Giornale di Sicilia: “Palermo, illusione e patatrac. A Pescara finisce con un flop”
Nel suo approfondimento sul Giornale di Sicilia, Luigi Butera fotografa senza sconti il passo falso del Palermo all’Adriatico. Per Luigi Butera, sulle colonne del Giornale di Sicilia, la sconfitta contro il Pescara rappresenta molto più di una battuta d’arresto: è un’occasione gettata al vento nella corsa alla promozione diretta.
Il titolo scelto dal Giornale di Sicilia – firmato da Luigi Butera – è emblematico: «Illusione e patatrac». Perché il Palermo aveva messo la gara sui binari giusti con il gol di Pohjanpalo a inizio ripresa, ma nel giro di pochi minuti si è fatto ribaltare da Insigne e Meazzi, interrompendo la striscia di 14 risultati utili consecutivi.
ILLUSIONE E BLACK-OUT
Secondo Luigi Butera, il Palermo è passato «dalla vetta a -6 dalla coppia Monza-Venezia» nel giro di quaranta minuti. Il Giornale di Sicilia sottolinea come fosse la giornata ideale per accorciare: il Venezia aveva pareggiato con il Südtirol, il Frosinone era in difficoltà a Catanzaro. Tutti gli ingredienti per un pomeriggio memorabile, trasformato invece in un flop.
Butera evidenzia come il Palermo abbia raccolto solo 18 punti lontano dal “Barbera”, meno delle altre squadre in lotta per la promozione diretta. Un dato che – come rimarca il Giornale di Sicilia – impone riflessioni.
TROPPI ERRORI E POCA PERSONALITÀ
Nel suo pezzo sul Giornale di Sicilia, Luigi Butera parla di poche idee e troppi errori, soprattutto nella ripresa. Il Palermo ha faticato a eludere il pressing del Pescara, con Ranocchia schermato da Valzania e Johnsen poco incisivo. I cambi – Le Douaron, Blin e Gomes – non hanno prodotto effetti concreti, mentre il 3-5-2 finale non ha cambiato l’inerzia del match.

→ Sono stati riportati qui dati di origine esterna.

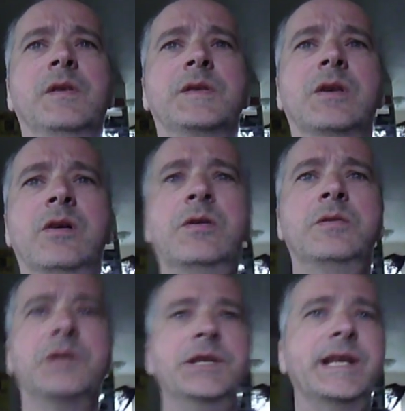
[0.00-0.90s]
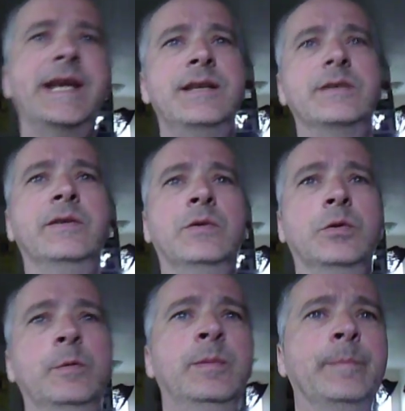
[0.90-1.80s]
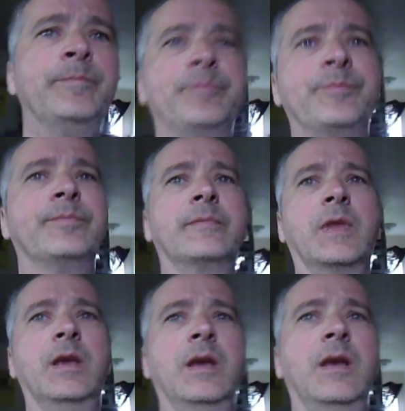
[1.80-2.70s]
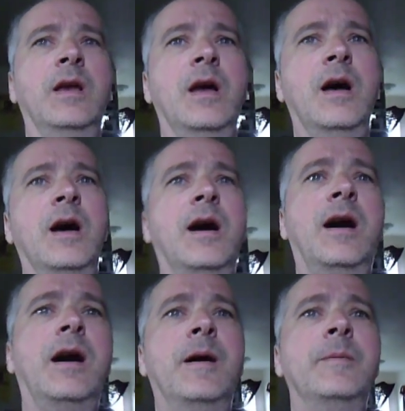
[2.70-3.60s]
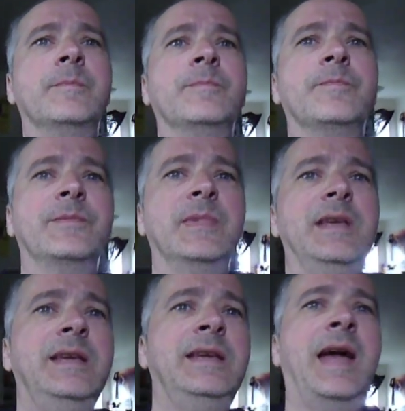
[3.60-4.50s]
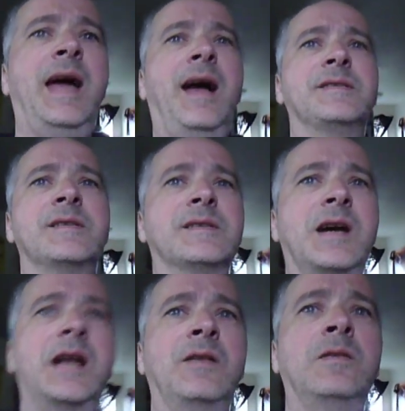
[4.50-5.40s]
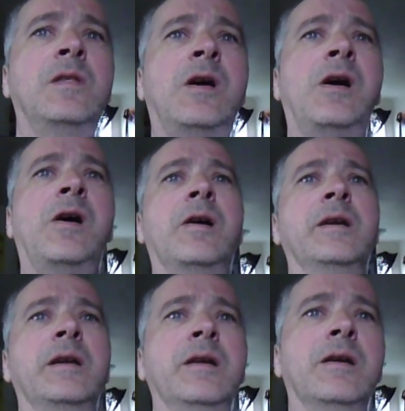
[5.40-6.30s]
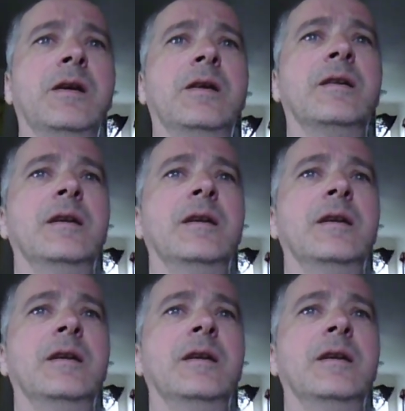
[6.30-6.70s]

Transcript: So JTube, um, he asked, it's kind of long here.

Il momento chiave, secondo Butera, resta l’errore di Joronen che ha spalancato la porta al pareggio di Insigne. Da lì in poi, il Palermo si è smarrito, incapace di reagire con lucidità.
Il Giornale di Sicilia, con la firma di Luigi Butera, chiude con una riflessione netta: la speranza è che non sia un addio alla Serie A, ma mercoledì contro il Mantova si capirà già qualcosa in più sulle reali ambizioni rosanero.